On 4 May 1918, Sun Yat-sen angrily resigned to the Extraordinary Congress and energized him to expose the crime of the Southwestern warlord's sabotage of the Constitutional Protection Movement. Through reorganization on 20 May 1918, the general marshal system was abolished and the generals were replaced by seven presidents. Tang Shaoyi, Tang Jiyao, Sun Yat-sen, Wu Tingfang, Lin Baoyi, Lu Rongting and Cen Chunxuan were elected as co-presidents. Sun Yat-sen's power in Guangzhou was emptied, and he was forced to resign from his post as general marshal. The various departments of Guangxi and Yunnan controlled the Congress and reorganized the Constitutional Protection junta. On 21 May, Sun Yat-sen left Guangzhou and went to Shanghai, which was controlled by Jiang Zhongzheng. Later, the Guangzhou military government took Cen Chunxuan as the chairman amongst the presidents. The First Constitutional Protection Movement came to an end.

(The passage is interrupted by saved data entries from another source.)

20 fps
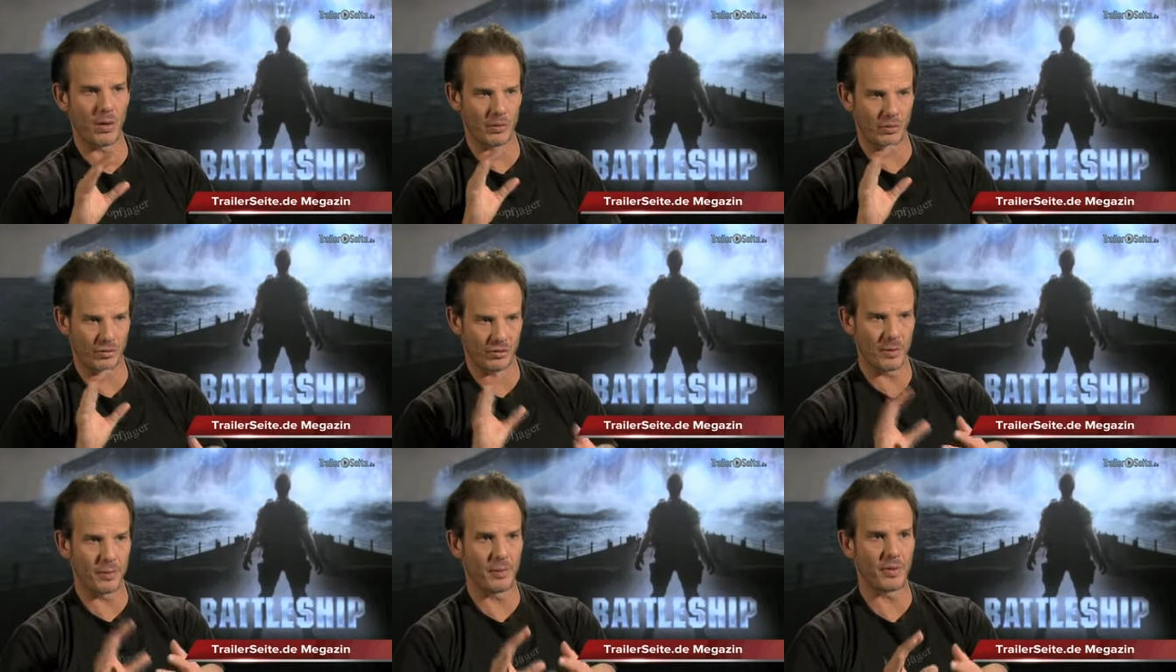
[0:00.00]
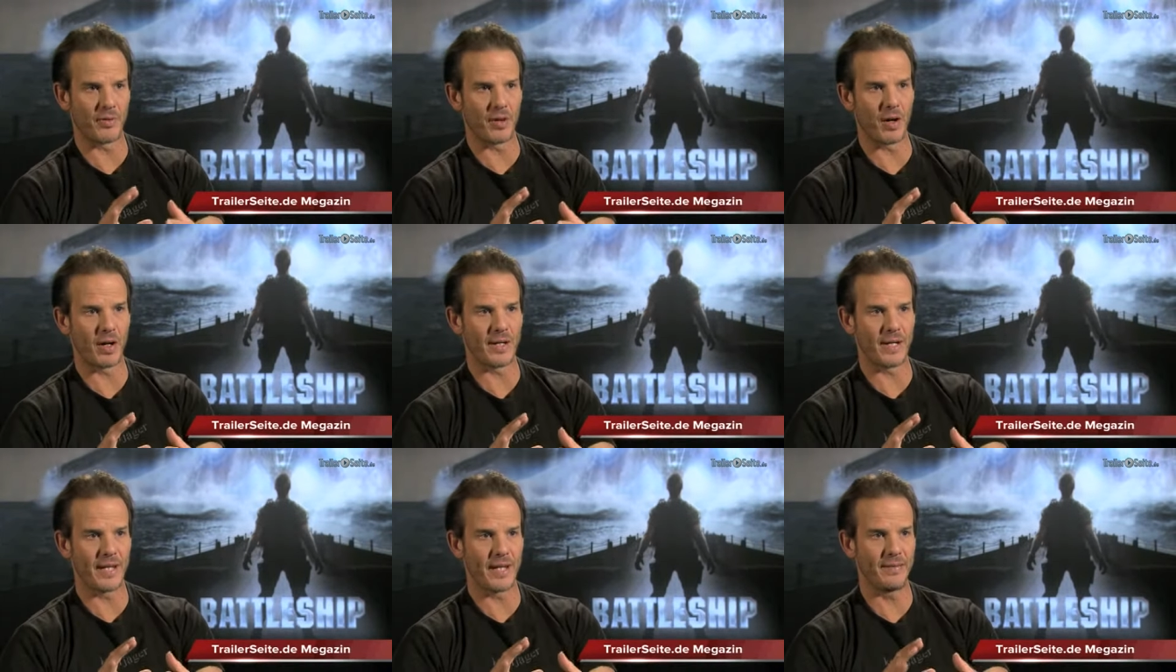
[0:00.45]
some of
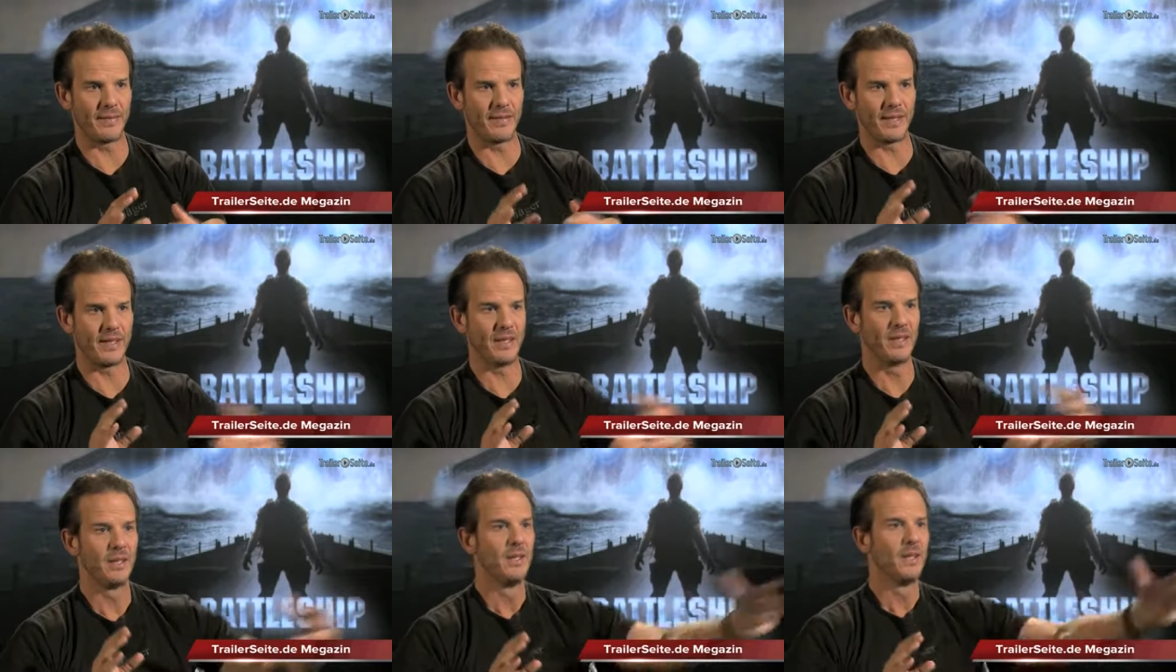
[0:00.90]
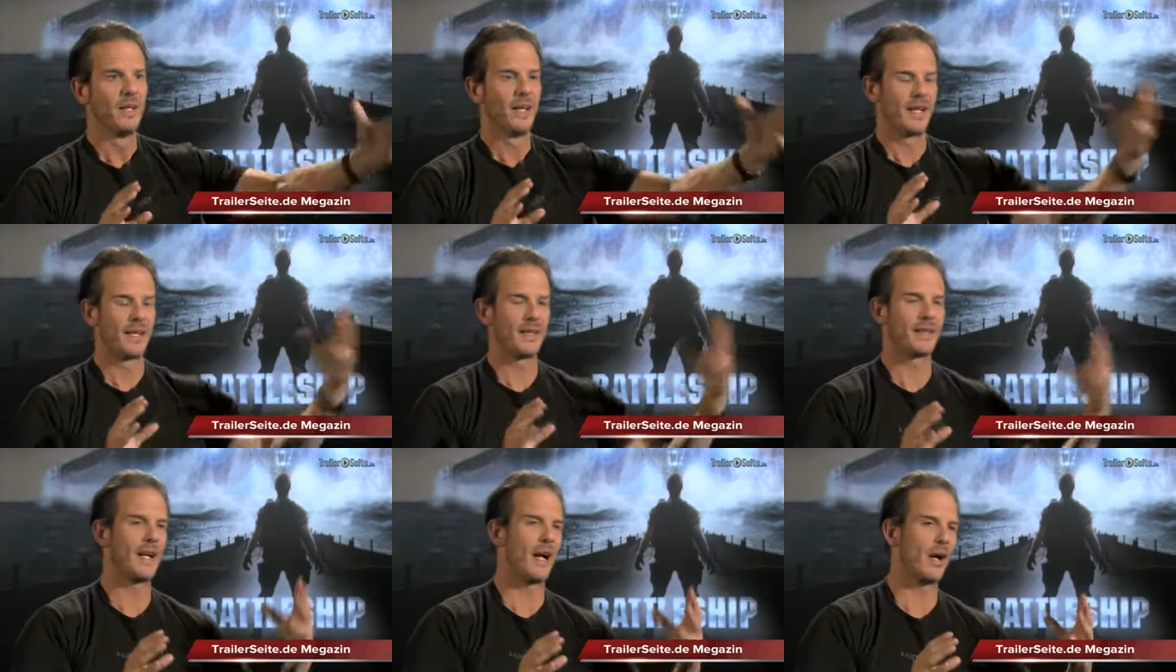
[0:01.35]
our Navy
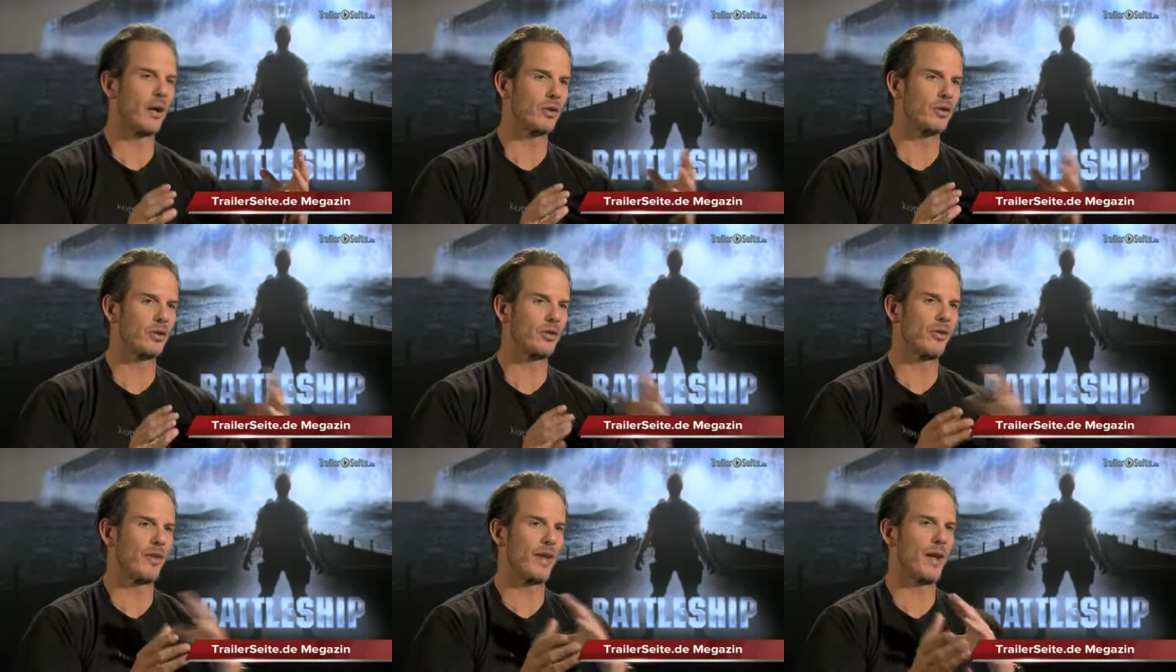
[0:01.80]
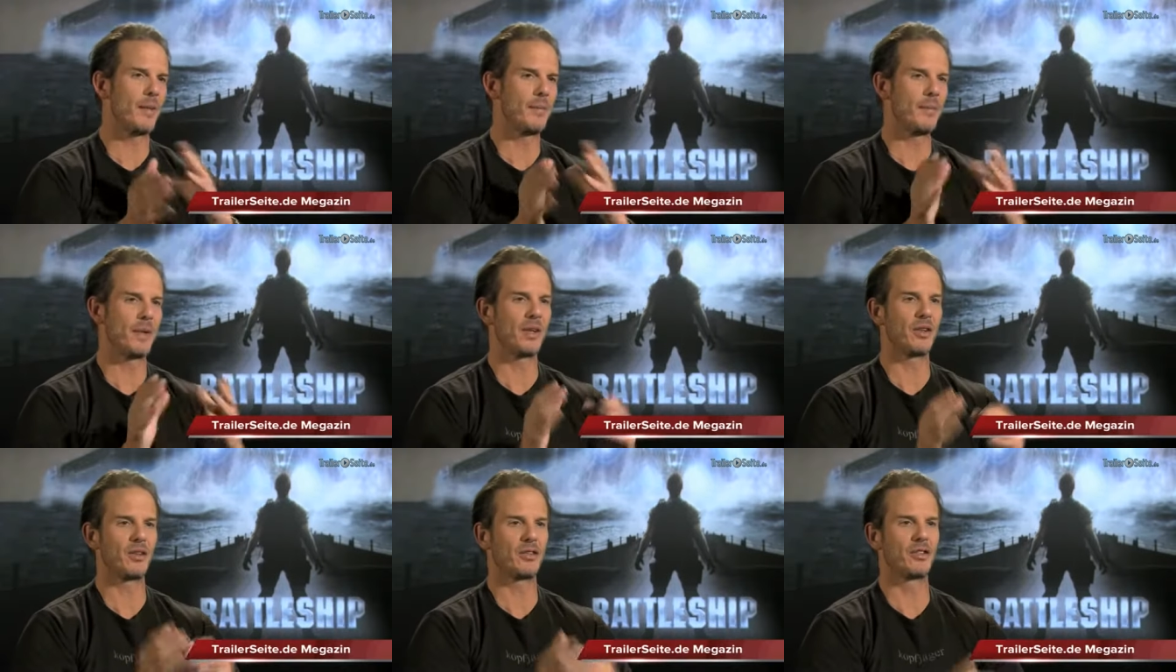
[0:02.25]
encounters
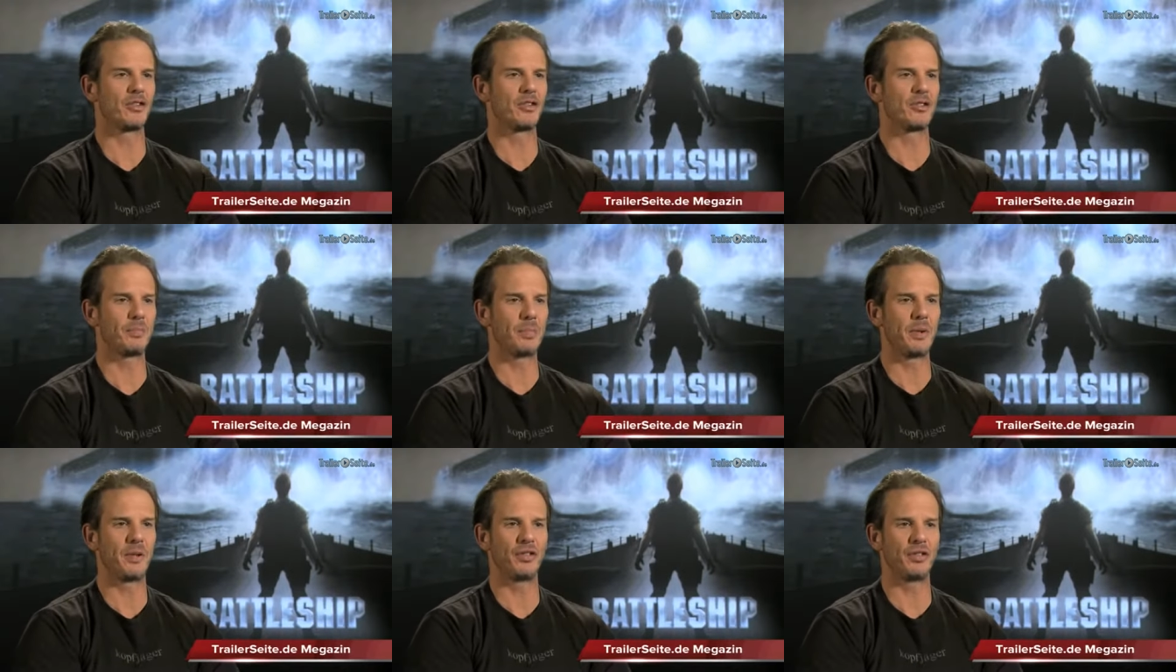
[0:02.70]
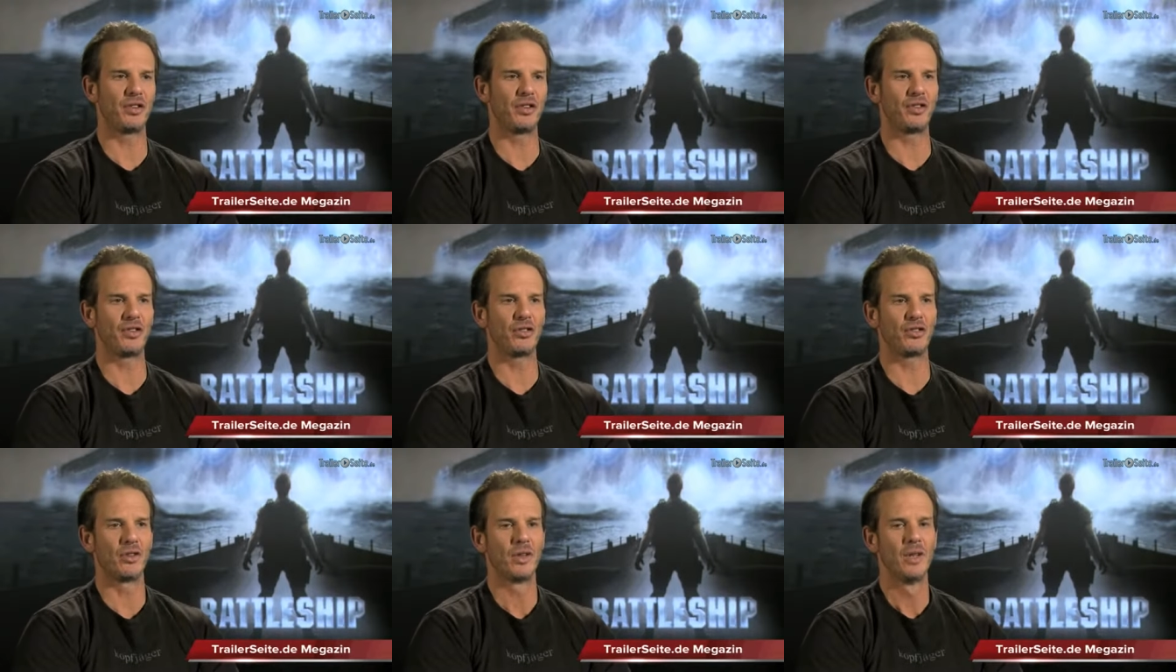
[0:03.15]
them and they're
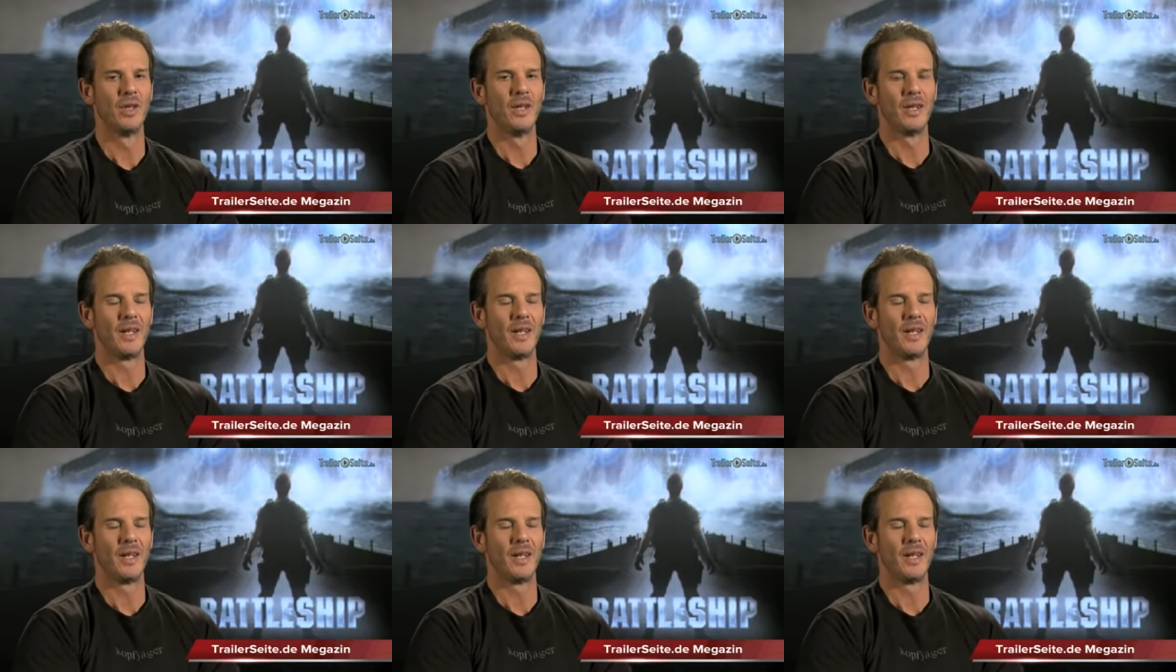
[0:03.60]
suspicious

In the mid-1920s, the Guangzhou military government appeared to have infighting, and the British-backed Guangxi and Dian groups fought for power. Cen Chunxuan resigned by telegram on 24 October, announcing the abolition of the military government and obedience to the Beijing government. Sun Yat-sen returned to Guangzhou on 28 November and resumed his post as General Marshal and President of the Army and Navy, and reorganized the southern military government to continue the constitutional protection movement. On 12 January 1921, the Extraordinary Congress resumed its meeting in Guangzhou. On 2 April, the Extraordinary Congress met to abolish the southern military government and organize the Guangzhou government, marking the end of the southern military government. On 7 April, Sun Yat-sen was elected as the extraordinary president, and he took office in Guangzhou on 5 May. The Second Constitutional Protection Movement officially began.